§ **Data shown**:
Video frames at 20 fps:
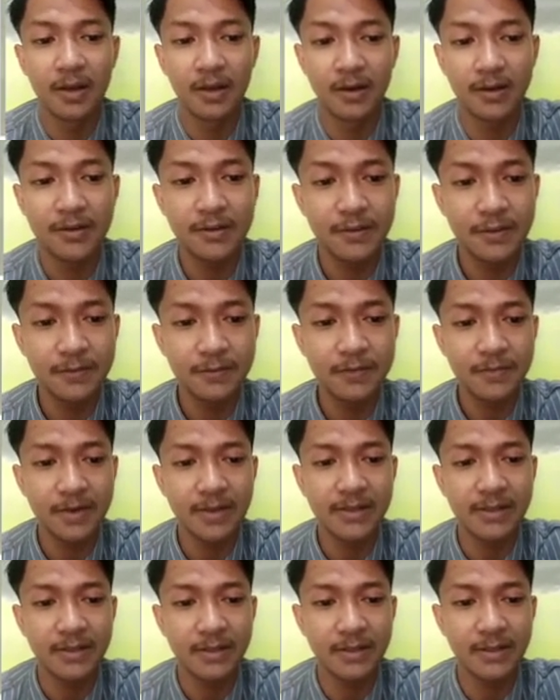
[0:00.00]
Rhythm
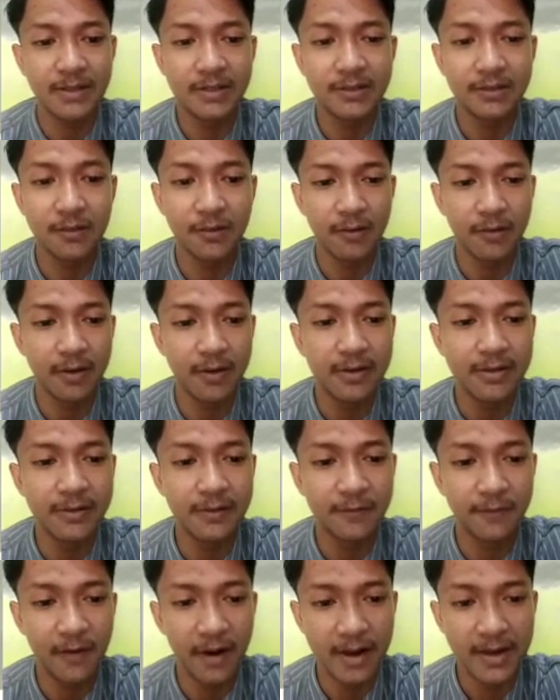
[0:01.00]
is a literary
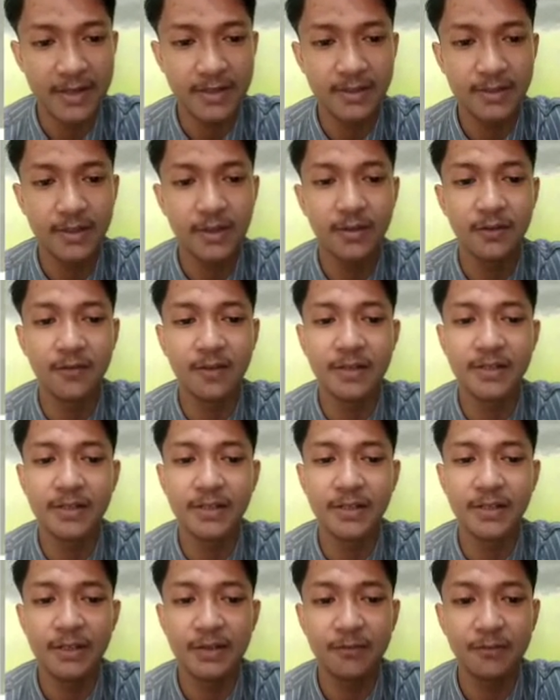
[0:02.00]
device which
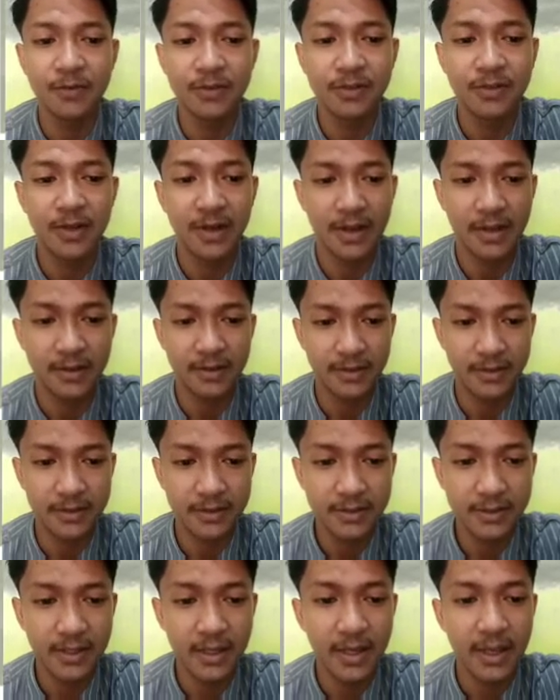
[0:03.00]

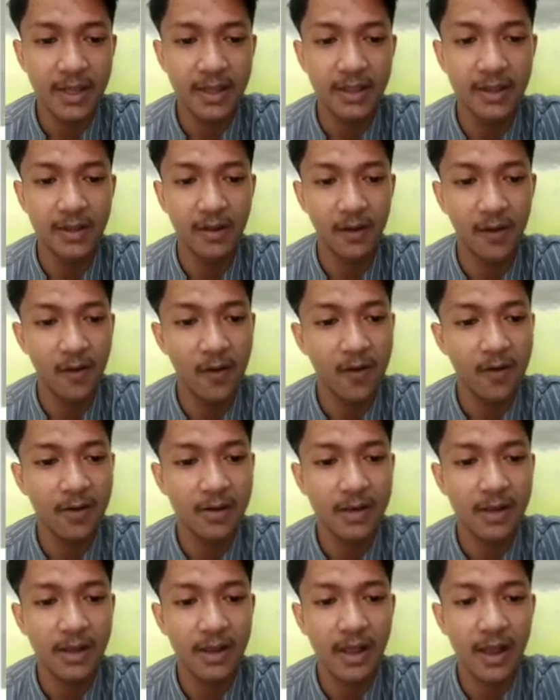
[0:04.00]
demonstrates the
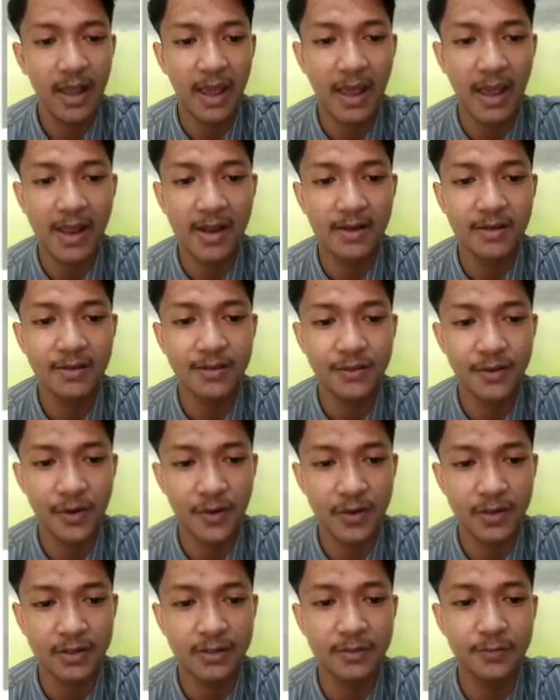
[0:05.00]
long and
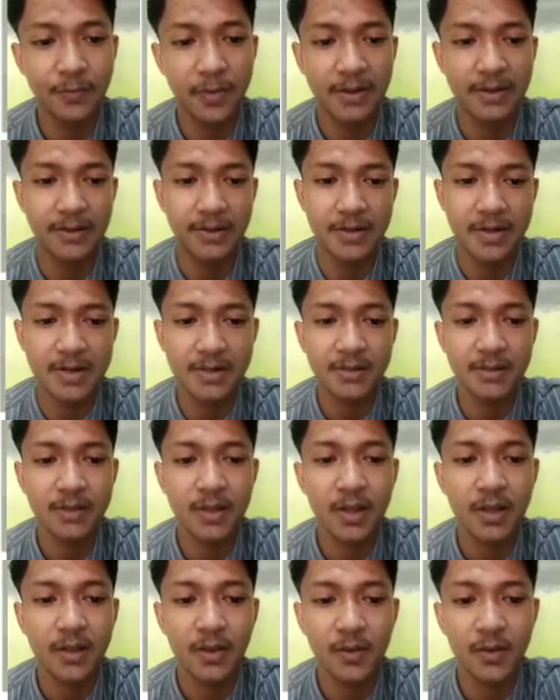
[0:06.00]
short patterns
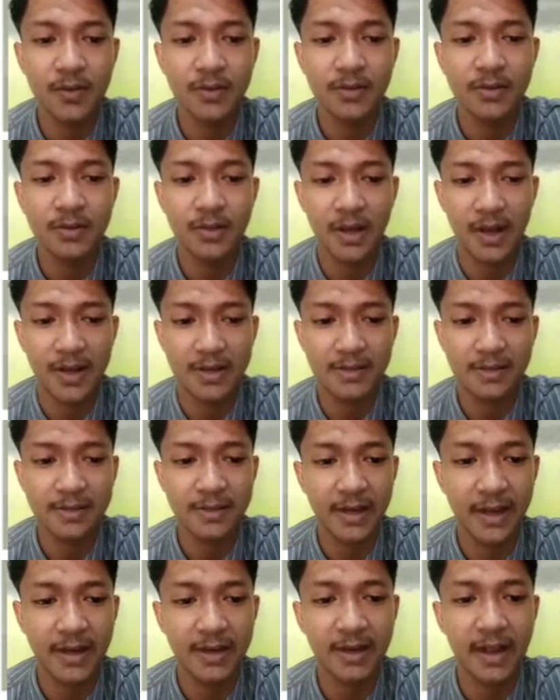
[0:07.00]
through stressed
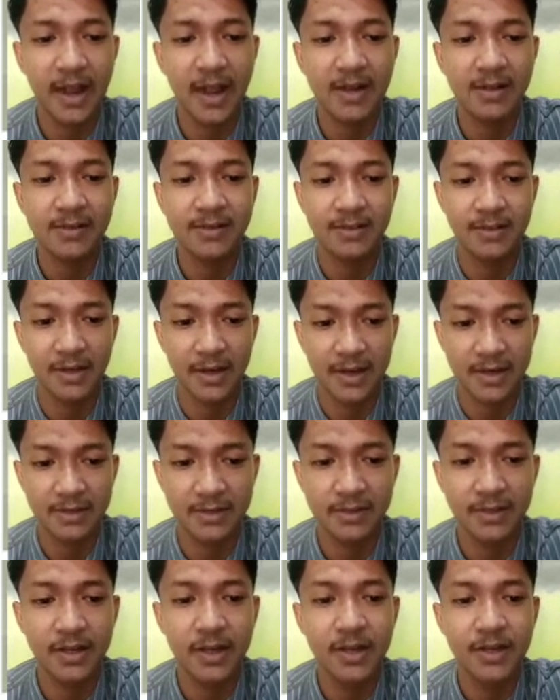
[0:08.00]
and
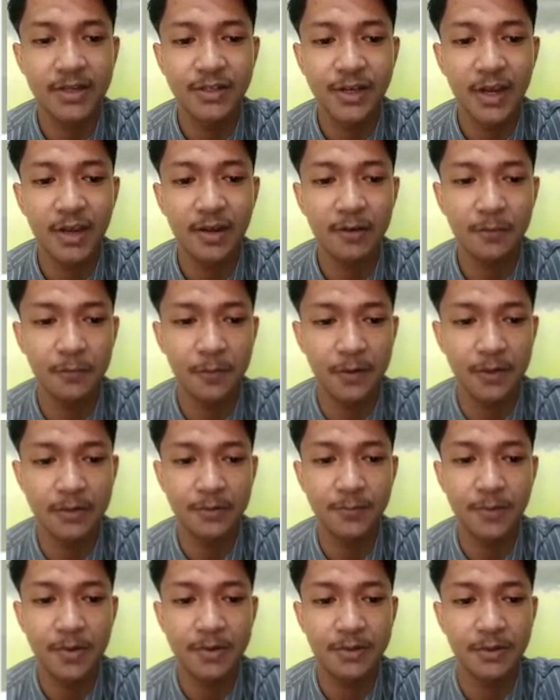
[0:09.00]
unstressed
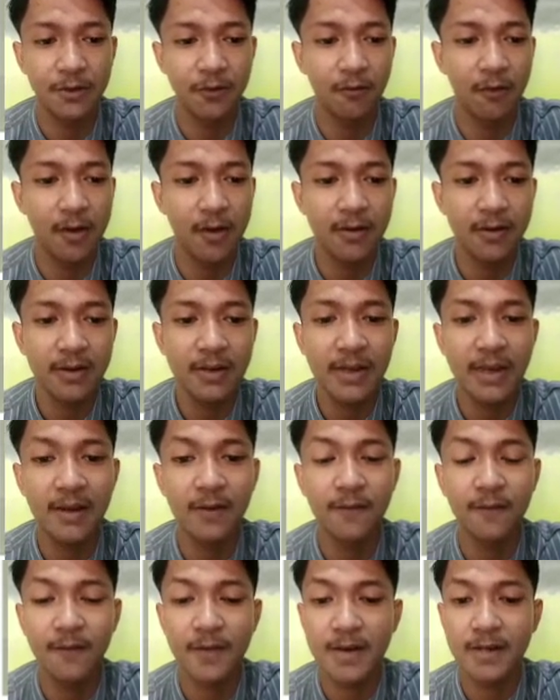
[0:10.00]
syllables, particularly
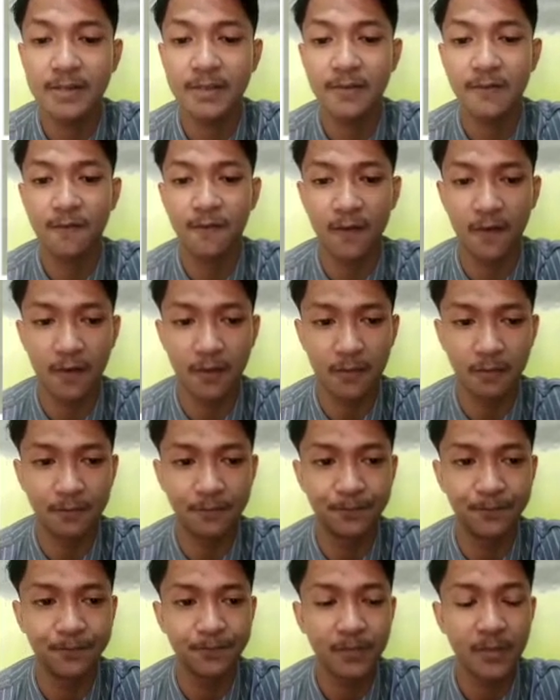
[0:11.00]
in versive
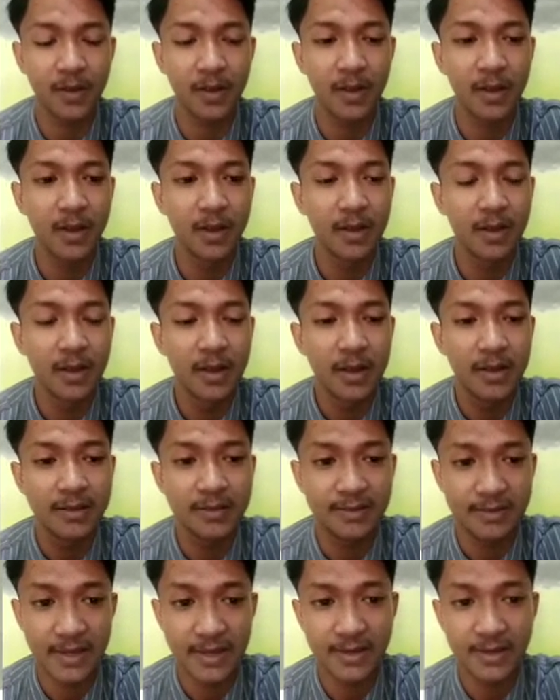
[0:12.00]
form. The
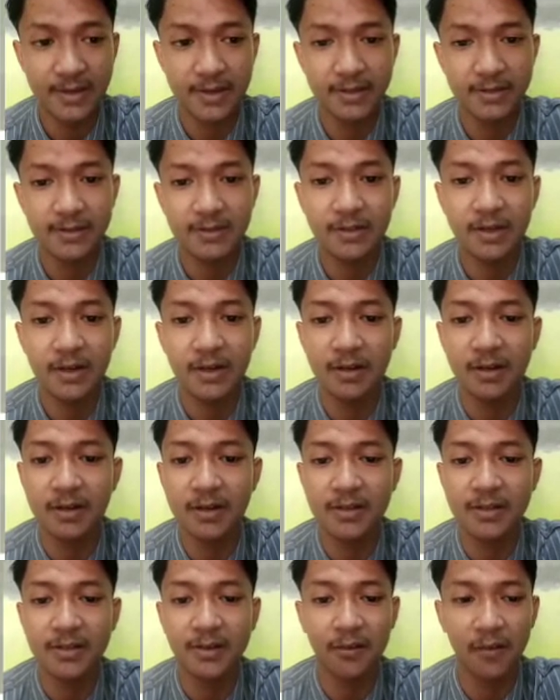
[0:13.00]
second
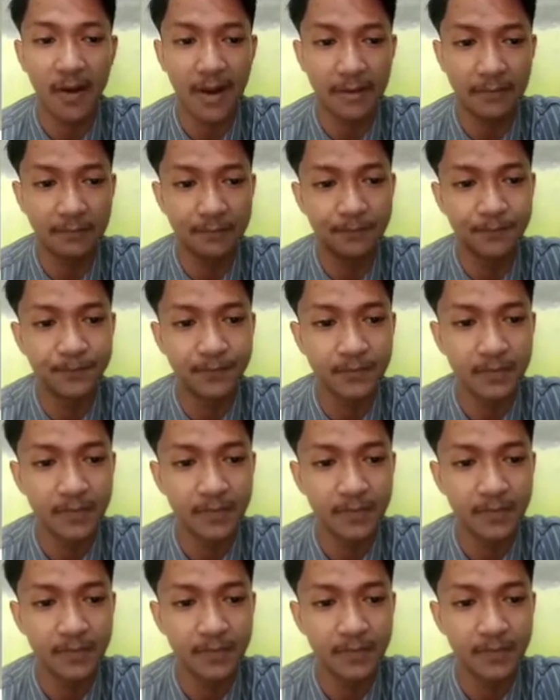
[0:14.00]
is rhyme.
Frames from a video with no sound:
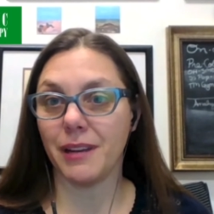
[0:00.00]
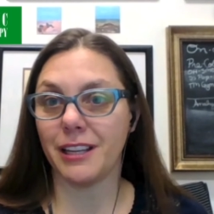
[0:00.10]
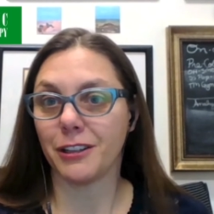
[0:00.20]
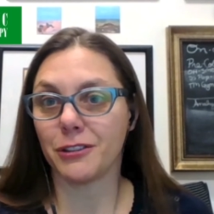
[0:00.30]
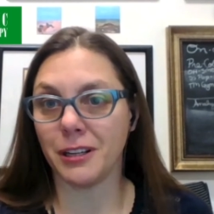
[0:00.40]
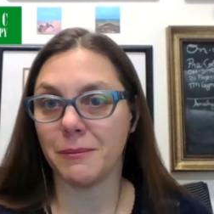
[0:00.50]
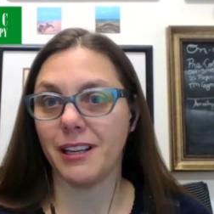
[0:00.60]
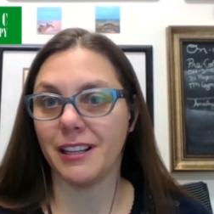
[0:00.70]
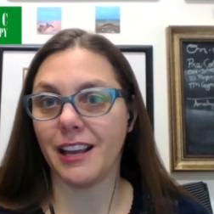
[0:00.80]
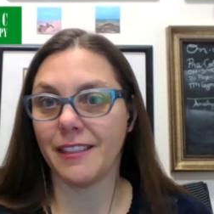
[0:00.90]
in our
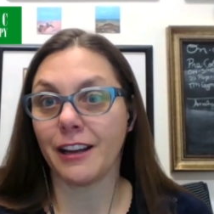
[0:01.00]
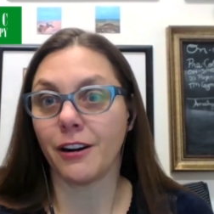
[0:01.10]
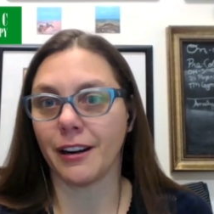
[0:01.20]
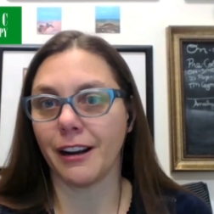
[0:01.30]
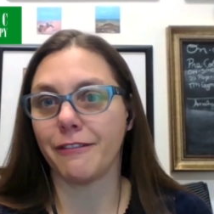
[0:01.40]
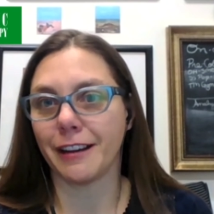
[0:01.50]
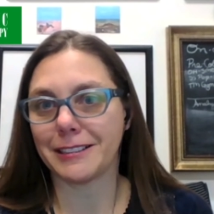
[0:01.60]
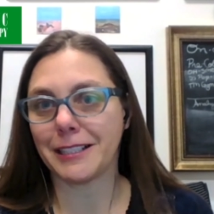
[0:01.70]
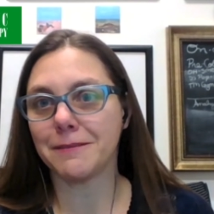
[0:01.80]
treatment that are affected.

§ **Exercise brief**:
Repeat the data in full and exactly. Omit pictures.

§ **Response area**:
Video frames at 20 fps:
[0:00.00]
Rhythm
[0:01.00]
is a literary
[0:02.00]
device which
[0:03.00]

[0:04.00]
demonstrates the
[0:05.00]
long and
[0:06.00]
short patterns
[0:07.00]
through stressed
[0:08.00]
and
[0:09.00]
unstressed
[0:10.00]
syllables, particularly
[0:11.00]
in versive
[0:12.00]
form. The
[0:13.00]
second
[0:14.00]
is rhyme.
Frames from a video with no sound:
[0:00.00]
[0:00.10]
[0:00.20]
[0:00.30]
[0:00.40]
[0:00.50]
[0:00.60]
[0:00.70]
[0:00.80]
[0:00.90]
in our
[0:01.00]
[0:01.10]
[0:01.20]
[0:01.30]
[0:01.40]
[0:01.50]
[0:01.60]
[0:01.70]
[0:01.80]
treatment that are affected.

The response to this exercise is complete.